* **Goal of the exercise**: Copy the lines below exactly. No picture goes into the copy.

Data excerpts section start

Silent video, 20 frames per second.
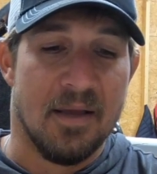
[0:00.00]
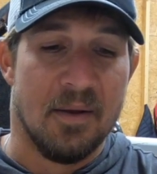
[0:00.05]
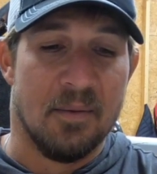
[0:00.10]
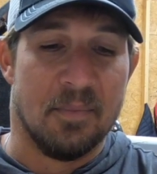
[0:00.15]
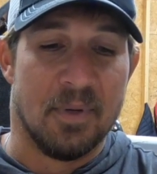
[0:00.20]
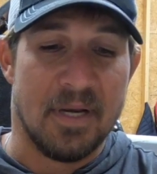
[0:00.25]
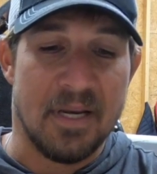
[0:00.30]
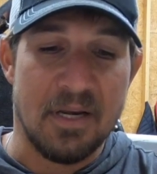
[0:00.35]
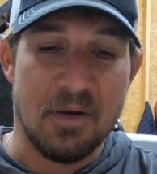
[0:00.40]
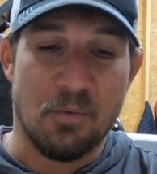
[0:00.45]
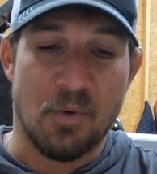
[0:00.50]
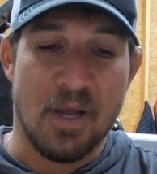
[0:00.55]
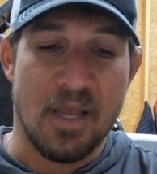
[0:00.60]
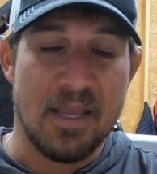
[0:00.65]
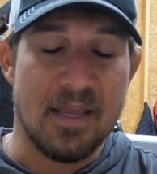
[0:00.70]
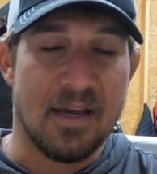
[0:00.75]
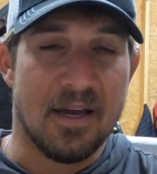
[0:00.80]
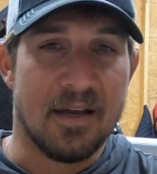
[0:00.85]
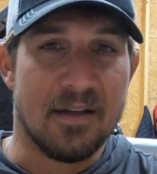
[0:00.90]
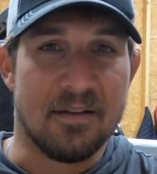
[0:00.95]
but
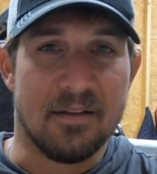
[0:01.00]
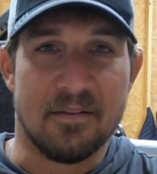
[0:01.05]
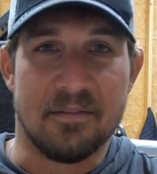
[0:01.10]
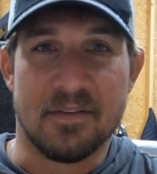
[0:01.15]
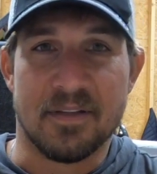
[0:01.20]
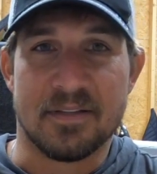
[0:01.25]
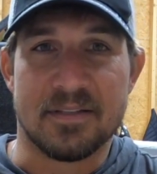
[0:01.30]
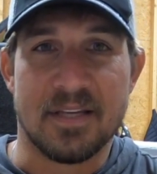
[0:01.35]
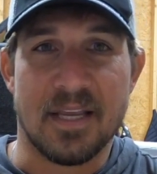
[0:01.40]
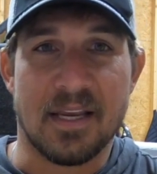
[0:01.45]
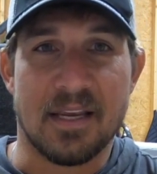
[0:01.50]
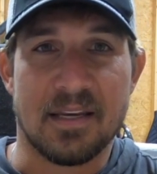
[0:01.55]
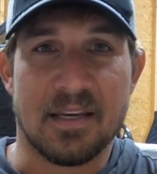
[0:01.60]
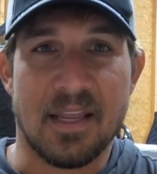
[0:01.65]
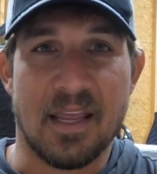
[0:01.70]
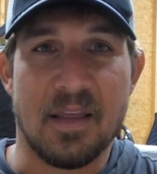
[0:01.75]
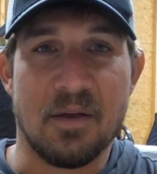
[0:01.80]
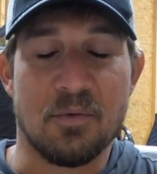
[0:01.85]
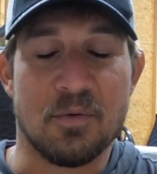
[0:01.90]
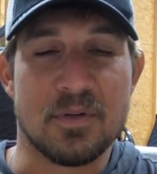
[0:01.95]
anyway, the second
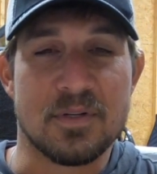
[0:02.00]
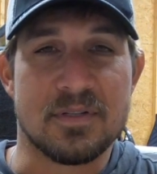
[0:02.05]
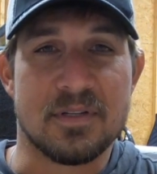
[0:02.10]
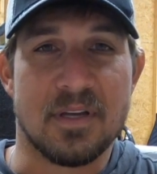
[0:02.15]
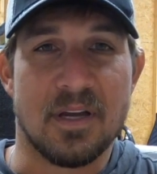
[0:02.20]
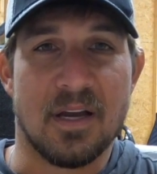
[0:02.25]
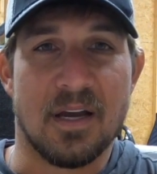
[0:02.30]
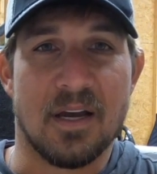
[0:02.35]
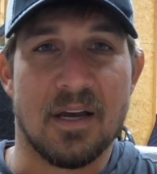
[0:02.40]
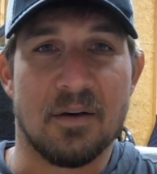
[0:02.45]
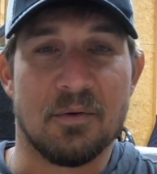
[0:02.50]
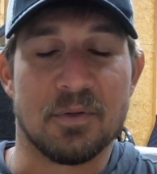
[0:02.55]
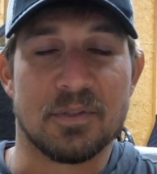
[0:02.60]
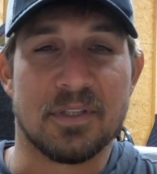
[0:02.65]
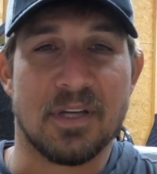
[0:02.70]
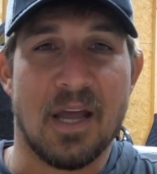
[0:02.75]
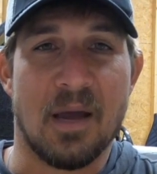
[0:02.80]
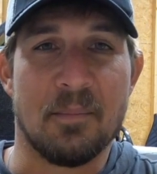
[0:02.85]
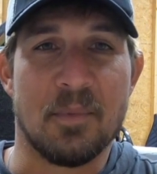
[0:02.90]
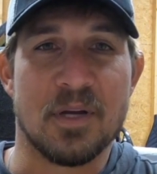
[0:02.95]
day was
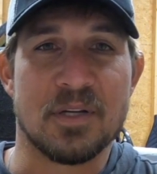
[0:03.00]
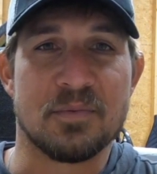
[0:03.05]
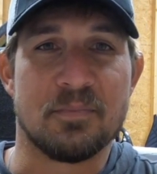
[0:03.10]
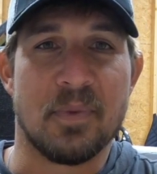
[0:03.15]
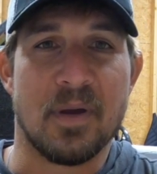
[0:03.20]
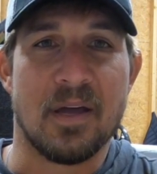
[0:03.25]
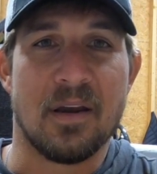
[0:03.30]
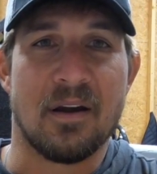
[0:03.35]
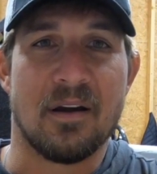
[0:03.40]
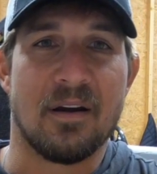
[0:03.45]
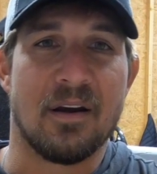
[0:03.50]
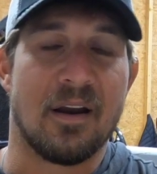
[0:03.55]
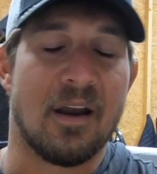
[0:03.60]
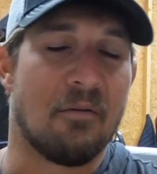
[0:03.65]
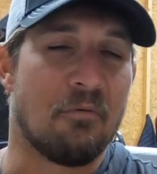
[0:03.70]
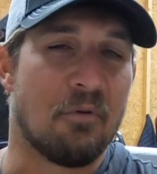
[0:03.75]
not much better. I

Data excerpts section end

* **Exercise response**:
Silent video, 20 frames per second.
[0:00.00]
[0:00.05]
[0:00.10]
[0:00.15]
[0:00.20]
[0:00.25]
[0:00.30]
[0:00.35]
[0:00.40]
[0:00.45]
[0:00.50]
[0:00.55]
[0:00.60]
[0:00.65]
[0:00.70]
[0:00.75]
[0:00.80]
[0:00.85]
[0:00.90]
[0:00.95]
but
[0:01.00]
[0:01.05]
[0:01.10]
[0:01.15]
[0:01.20]
[0:01.25]
[0:01.30]
[0:01.35]
[0:01.40]
[0:01.45]
[0:01.50]
[0:01.55]
[0:01.60]
[0:01.65]
[0:01.70]
[0:01.75]
[0:01.80]
[0:01.85]
[0:01.90]
[0:01.95]
anyway, the second
[0:02.00]
[0:02.05]
[0:02.10]
[0:02.15]
[0:02.20]
[0:02.25]
[0:02.30]
[0:02.35]
[0:02.40]
[0:02.45]
[0:02.50]
[0:02.55]
[0:02.60]
[0:02.65]
[0:02.70]
[0:02.75]
[0:02.80]
[0:02.85]
[0:02.90]
[0:02.95]
day was
[0:03.00]
[0:03.05]
[0:03.10]
[0:03.15]
[0:03.20]
[0:03.25]
[0:03.30]
[0:03.35]
[0:03.40]
[0:03.45]
[0:03.50]
[0:03.55]
[0:03.60]
[0:03.65]
[0:03.70]
[0:03.75]
not much better. I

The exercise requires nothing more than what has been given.